Reproduce from the records below, with no pictures, exactly the lines between the one containing "Frames from a" and the one containing "[0:00.00-0:15.10]", inclusive.

*** RECORDS FOR THIS TASK Section Begins ***

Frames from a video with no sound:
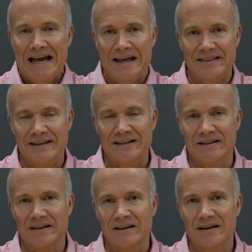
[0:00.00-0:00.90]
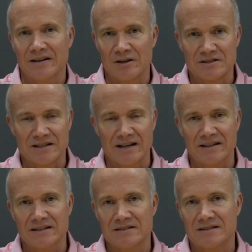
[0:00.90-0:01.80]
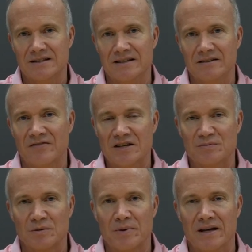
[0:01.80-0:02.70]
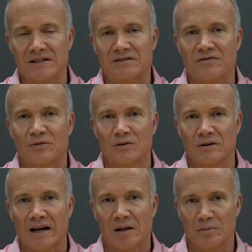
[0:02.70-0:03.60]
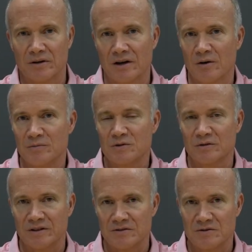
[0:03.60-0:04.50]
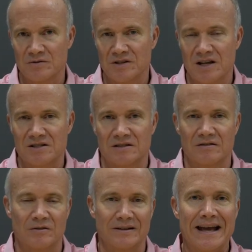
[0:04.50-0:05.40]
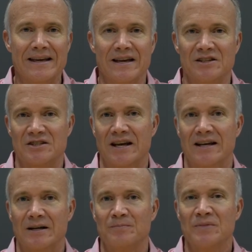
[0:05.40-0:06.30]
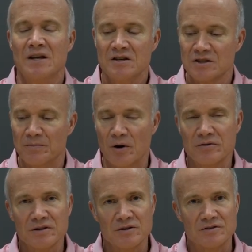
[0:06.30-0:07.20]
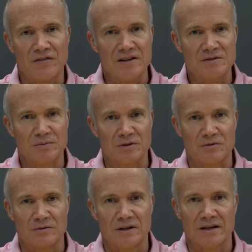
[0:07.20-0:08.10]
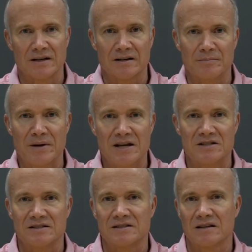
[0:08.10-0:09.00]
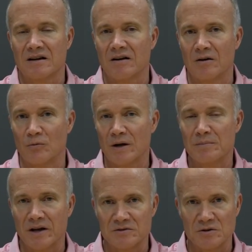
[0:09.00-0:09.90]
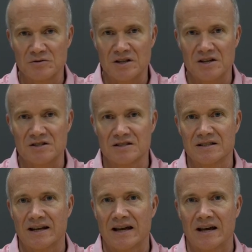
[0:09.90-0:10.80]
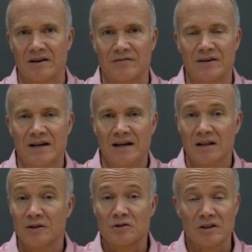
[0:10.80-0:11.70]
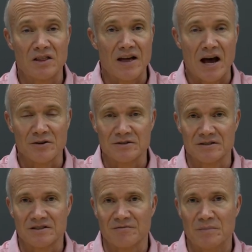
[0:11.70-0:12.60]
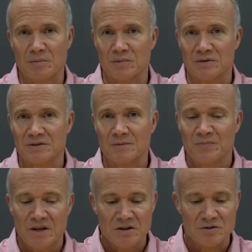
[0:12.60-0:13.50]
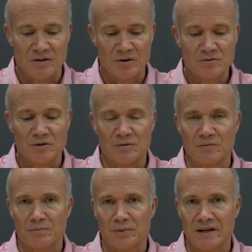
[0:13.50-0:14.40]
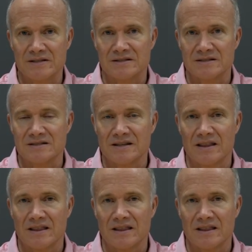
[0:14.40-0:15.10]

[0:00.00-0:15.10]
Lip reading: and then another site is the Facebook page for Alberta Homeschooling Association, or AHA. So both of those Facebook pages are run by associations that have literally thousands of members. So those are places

*** RECORDS FOR THIS TASK Section Ends ***
*** RECORDS FOR THIS TASK Section Begins ***

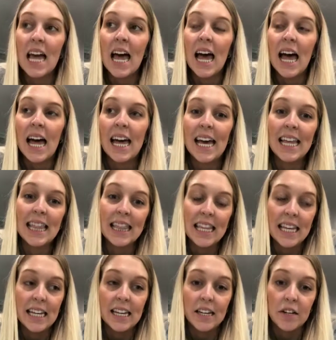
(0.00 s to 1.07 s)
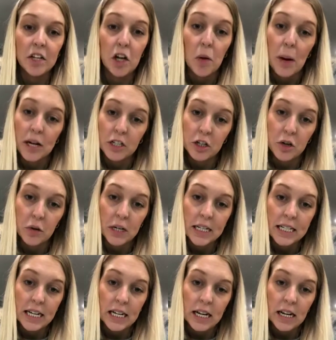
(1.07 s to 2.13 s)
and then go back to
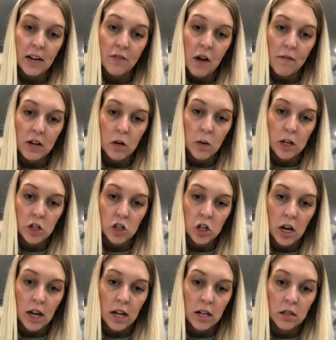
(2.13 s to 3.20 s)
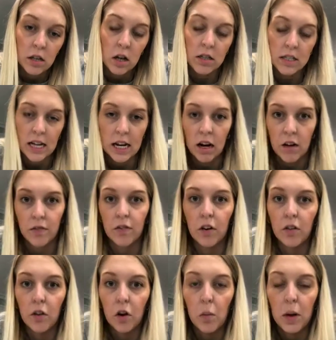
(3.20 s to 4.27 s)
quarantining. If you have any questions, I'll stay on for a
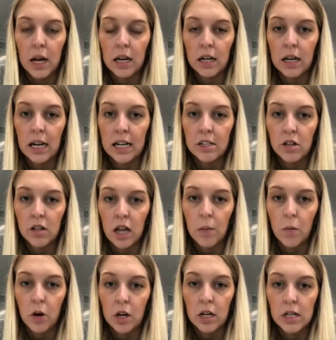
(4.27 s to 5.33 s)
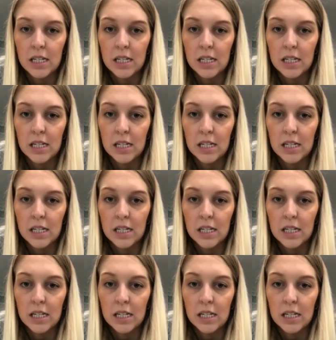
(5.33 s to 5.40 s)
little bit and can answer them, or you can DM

*** RECORDS FOR THIS TASK Section Ends ***

PROBLEM SOLUTION =>
Frames from a video with no sound:
[0:00.00-0:00.90]
[0:00.90-0:01.80]
[0:01.80-0:02.70]
[0:02.70-0:03.60]
[0:03.60-0:04.50]
[0:04.50-0:05.40]
[0:05.40-0:06.30]
[0:06.30-0:07.20]
[0:07.20-0:08.10]
[0:08.10-0:09.00]
[0:09.00-0:09.90]
[0:09.90-0:10.80]
[0:10.80-0:11.70]
[0:11.70-0:12.60]
[0:12.60-0:13.50]
[0:13.50-0:14.40]
[0:14.40-0:15.10]

[0:00.00-0:15.10]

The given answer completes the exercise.